:: What needs to be done ::
The stretch wanted below opens at the line containing "[00:00:03.12]" and closes at the line containing "[2:09.53-2:09.83]". Please return it exactly, with no other lines.

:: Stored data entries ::

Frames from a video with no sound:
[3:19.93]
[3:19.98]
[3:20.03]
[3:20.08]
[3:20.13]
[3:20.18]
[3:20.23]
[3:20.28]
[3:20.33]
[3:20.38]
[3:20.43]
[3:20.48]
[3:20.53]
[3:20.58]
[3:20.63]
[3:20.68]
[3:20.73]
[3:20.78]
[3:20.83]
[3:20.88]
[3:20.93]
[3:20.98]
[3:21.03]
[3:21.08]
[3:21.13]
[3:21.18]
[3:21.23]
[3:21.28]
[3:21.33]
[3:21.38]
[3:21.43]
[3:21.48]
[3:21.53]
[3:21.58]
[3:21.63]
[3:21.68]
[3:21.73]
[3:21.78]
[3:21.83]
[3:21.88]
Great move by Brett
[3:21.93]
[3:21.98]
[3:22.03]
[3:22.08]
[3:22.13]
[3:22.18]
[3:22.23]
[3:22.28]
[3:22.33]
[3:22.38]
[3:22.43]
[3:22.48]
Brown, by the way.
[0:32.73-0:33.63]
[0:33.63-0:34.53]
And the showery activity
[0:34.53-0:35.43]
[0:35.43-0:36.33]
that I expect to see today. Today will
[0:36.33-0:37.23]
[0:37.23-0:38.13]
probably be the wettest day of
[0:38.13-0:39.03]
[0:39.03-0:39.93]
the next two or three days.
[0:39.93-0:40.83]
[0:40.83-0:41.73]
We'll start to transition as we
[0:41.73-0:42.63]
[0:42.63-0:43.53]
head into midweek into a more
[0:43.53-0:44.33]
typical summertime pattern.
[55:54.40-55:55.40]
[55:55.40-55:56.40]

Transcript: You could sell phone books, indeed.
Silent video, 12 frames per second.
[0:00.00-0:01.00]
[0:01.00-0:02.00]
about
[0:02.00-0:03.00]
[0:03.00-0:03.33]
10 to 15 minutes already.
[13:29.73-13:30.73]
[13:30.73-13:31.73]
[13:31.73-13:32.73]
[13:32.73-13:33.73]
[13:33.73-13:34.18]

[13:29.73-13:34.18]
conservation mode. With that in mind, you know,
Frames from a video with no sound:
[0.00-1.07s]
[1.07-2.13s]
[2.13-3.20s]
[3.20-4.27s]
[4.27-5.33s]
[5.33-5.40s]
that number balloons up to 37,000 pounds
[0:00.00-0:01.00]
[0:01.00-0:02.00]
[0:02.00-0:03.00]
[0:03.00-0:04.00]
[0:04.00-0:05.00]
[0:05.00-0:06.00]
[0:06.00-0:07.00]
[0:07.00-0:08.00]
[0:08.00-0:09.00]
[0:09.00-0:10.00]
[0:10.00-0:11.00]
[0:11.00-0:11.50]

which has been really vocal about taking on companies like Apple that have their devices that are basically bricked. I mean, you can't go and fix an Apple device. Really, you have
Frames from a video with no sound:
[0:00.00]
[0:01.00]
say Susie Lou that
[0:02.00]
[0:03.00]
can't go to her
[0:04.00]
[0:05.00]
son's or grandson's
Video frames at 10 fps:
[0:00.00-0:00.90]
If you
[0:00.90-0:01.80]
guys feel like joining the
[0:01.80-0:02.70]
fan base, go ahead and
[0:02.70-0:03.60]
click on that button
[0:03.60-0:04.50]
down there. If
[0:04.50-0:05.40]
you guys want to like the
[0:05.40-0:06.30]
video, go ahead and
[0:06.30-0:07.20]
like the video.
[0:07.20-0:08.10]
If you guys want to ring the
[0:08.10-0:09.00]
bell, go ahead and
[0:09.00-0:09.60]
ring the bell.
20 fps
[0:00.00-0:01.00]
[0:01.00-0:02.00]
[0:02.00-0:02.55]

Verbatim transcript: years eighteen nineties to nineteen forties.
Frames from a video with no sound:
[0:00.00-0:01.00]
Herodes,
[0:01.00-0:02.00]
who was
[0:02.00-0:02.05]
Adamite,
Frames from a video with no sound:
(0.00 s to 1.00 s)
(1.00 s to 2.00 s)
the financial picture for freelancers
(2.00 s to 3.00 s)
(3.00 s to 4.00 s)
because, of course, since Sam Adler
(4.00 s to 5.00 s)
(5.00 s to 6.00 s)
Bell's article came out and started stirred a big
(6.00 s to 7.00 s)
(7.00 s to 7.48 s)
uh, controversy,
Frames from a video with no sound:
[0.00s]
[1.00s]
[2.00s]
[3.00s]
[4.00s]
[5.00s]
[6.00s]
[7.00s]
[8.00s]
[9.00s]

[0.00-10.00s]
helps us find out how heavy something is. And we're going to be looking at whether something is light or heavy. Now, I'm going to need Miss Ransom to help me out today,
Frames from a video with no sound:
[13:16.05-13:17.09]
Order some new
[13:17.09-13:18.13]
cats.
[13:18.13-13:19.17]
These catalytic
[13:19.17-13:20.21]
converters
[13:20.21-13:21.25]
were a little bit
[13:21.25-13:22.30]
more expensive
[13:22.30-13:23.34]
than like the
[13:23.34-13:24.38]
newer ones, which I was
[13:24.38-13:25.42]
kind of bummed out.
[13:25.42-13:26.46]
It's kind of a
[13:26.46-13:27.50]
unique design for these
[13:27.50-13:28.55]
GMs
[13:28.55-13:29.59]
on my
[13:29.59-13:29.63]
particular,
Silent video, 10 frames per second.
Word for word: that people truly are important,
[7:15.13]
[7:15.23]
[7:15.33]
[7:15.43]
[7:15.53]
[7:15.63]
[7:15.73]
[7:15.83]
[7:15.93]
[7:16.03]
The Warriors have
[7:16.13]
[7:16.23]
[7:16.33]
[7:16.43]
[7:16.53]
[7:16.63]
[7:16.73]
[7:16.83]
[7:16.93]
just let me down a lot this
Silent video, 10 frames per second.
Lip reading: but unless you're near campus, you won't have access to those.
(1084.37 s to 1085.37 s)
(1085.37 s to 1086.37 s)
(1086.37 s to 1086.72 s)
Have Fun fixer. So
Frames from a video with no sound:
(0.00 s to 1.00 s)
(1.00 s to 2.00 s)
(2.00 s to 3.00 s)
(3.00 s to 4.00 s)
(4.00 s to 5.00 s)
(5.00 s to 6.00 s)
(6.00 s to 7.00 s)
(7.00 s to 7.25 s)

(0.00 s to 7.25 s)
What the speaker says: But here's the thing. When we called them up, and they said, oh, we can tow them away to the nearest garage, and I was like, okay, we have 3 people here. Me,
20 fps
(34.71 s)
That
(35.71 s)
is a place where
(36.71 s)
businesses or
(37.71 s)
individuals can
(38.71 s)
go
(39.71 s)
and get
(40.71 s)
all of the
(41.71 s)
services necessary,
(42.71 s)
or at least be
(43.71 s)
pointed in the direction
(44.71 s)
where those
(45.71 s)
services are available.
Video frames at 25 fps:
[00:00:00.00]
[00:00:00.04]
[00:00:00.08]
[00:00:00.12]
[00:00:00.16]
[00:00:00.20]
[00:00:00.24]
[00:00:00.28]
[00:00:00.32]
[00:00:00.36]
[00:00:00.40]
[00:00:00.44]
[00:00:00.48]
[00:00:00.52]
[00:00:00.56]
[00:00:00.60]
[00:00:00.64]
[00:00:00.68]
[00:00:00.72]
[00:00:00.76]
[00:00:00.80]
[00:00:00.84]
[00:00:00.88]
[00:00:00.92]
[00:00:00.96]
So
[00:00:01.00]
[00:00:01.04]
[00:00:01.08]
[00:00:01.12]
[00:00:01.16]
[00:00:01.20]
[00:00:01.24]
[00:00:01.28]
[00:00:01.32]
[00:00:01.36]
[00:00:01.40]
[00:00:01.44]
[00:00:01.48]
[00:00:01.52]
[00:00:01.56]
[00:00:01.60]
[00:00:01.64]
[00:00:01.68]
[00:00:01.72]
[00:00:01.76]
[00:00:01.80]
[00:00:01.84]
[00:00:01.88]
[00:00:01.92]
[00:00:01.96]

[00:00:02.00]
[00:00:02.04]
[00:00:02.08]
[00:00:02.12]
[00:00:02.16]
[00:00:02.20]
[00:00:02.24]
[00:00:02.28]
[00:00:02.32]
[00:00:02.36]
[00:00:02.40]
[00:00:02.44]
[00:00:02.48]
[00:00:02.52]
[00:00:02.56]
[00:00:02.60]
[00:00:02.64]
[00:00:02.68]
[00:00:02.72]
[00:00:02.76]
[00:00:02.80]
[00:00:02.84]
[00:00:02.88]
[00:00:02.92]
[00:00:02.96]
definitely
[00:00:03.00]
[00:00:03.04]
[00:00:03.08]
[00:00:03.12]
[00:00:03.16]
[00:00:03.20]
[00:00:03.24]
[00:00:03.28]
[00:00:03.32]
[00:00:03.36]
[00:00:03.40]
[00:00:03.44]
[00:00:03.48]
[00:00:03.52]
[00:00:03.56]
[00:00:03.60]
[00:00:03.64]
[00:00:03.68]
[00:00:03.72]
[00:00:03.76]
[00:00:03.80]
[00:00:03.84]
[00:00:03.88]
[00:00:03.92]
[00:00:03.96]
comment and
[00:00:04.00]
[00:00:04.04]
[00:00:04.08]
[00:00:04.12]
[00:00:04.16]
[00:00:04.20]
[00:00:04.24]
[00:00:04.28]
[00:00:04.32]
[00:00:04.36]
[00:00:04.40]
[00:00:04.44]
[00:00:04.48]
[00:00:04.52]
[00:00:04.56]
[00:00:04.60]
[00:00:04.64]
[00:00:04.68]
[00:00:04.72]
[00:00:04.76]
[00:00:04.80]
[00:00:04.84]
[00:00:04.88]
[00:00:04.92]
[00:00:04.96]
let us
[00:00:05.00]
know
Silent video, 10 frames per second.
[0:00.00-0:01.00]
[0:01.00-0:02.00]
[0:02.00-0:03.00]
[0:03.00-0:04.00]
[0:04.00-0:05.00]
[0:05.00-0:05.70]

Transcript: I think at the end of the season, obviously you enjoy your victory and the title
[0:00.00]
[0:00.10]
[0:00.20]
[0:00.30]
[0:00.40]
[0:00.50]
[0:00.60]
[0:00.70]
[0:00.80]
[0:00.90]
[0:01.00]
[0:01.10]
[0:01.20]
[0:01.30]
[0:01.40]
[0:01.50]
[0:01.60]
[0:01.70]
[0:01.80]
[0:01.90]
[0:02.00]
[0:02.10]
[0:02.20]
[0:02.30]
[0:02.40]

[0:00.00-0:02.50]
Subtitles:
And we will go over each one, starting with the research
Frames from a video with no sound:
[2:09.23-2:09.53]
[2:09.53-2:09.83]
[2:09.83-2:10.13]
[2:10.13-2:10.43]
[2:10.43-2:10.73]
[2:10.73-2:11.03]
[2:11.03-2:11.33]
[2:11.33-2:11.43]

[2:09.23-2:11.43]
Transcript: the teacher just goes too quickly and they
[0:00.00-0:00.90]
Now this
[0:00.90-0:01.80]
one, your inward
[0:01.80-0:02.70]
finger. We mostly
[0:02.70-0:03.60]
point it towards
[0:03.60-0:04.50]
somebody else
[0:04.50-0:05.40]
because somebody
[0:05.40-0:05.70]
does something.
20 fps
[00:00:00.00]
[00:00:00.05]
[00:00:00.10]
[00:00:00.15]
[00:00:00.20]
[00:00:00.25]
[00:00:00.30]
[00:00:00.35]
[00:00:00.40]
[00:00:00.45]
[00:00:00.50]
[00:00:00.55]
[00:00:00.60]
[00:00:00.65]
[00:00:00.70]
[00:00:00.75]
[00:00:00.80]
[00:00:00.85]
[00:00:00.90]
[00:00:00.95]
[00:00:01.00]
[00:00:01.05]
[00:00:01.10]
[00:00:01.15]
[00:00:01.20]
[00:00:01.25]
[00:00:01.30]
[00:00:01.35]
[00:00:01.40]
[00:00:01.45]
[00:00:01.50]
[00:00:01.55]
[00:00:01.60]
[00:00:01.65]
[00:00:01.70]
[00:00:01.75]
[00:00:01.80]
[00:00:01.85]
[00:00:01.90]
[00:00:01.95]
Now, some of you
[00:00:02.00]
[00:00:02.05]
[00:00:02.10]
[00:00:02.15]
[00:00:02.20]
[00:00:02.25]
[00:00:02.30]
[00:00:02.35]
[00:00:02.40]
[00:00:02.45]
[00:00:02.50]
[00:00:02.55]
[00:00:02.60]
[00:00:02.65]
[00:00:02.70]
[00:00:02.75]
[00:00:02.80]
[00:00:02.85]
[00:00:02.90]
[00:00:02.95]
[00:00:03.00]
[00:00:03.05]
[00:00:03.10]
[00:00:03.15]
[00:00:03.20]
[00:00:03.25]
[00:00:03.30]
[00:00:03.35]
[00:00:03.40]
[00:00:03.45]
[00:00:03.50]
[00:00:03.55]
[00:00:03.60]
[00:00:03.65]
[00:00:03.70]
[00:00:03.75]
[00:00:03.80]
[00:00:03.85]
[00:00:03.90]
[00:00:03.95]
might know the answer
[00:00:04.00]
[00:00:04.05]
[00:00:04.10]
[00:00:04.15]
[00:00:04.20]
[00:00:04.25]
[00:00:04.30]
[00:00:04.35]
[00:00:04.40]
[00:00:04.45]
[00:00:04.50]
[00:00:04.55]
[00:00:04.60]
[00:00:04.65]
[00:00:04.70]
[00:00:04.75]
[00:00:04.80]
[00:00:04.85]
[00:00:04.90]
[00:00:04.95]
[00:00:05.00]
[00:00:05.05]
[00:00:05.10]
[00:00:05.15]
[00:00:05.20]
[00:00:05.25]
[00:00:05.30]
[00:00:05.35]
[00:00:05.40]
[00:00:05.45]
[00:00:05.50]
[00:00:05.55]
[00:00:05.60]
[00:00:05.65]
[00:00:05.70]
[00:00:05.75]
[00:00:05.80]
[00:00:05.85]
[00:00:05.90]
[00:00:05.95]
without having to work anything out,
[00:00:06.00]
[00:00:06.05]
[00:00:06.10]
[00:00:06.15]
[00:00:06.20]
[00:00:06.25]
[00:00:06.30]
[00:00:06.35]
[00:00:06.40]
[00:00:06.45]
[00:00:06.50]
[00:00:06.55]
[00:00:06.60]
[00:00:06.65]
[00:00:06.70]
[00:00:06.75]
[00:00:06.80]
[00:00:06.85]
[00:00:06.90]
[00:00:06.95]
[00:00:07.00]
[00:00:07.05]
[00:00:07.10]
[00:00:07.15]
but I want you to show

:: Exercise result ::
[00:00:03.12]
[00:00:03.16]
[00:00:03.20]
[00:00:03.24]
[00:00:03.28]
[00:00:03.32]
[00:00:03.36]
[00:00:03.40]
[00:00:03.44]
[00:00:03.48]
[00:00:03.52]
[00:00:03.56]
[00:00:03.60]
[00:00:03.64]
[00:00:03.68]
[00:00:03.72]
[00:00:03.76]
[00:00:03.80]
[00:00:03.84]
[00:00:03.88]
[00:00:03.92]
[00:00:03.96]
comment and
[00:00:04.00]
[00:00:04.04]
[00:00:04.08]
[00:00:04.12]
[00:00:04.16]
[00:00:04.20]
[00:00:04.24]
[00:00:04.28]
[00:00:04.32]
[00:00:04.36]
[00:00:04.40]
[00:00:04.44]
[00:00:04.48]
[00:00:04.52]
[00:00:04.56]
[00:00:04.60]
[00:00:04.64]
[00:00:04.68]
[00:00:04.72]
[00:00:04.76]
[00:00:04.80]
[00:00:04.84]
[00:00:04.88]
[00:00:04.92]
[00:00:04.96]
let us
[00:00:05.00]
know
Silent video, 10 frames per second.
[0:00.00-0:01.00]
[0:01.00-0:02.00]
[0:02.00-0:03.00]
[0:03.00-0:04.00]
[0:04.00-0:05.00]
[0:05.00-0:05.70]

Transcript: I think at the end of the season, obviously you enjoy your victory and the title
[0:00.00]
[0:00.10]
[0:00.20]
[0:00.30]
[0:00.40]
[0:00.50]
[0:00.60]
[0:00.70]
[0:00.80]
[0:00.90]
[0:01.00]
[0:01.10]
[0:01.20]
[0:01.30]
[0:01.40]
[0:01.50]
[0:01.60]
[0:01.70]
[0:01.80]
[0:01.90]
[0:02.00]
[0:02.10]
[0:02.20]
[0:02.30]
[0:02.40]

[0:00.00-0:02.50]
Subtitles:
And we will go over each one, starting with the research
Frames from a video with no sound:
[2:09.23-2:09.53]
[2:09.53-2:09.83]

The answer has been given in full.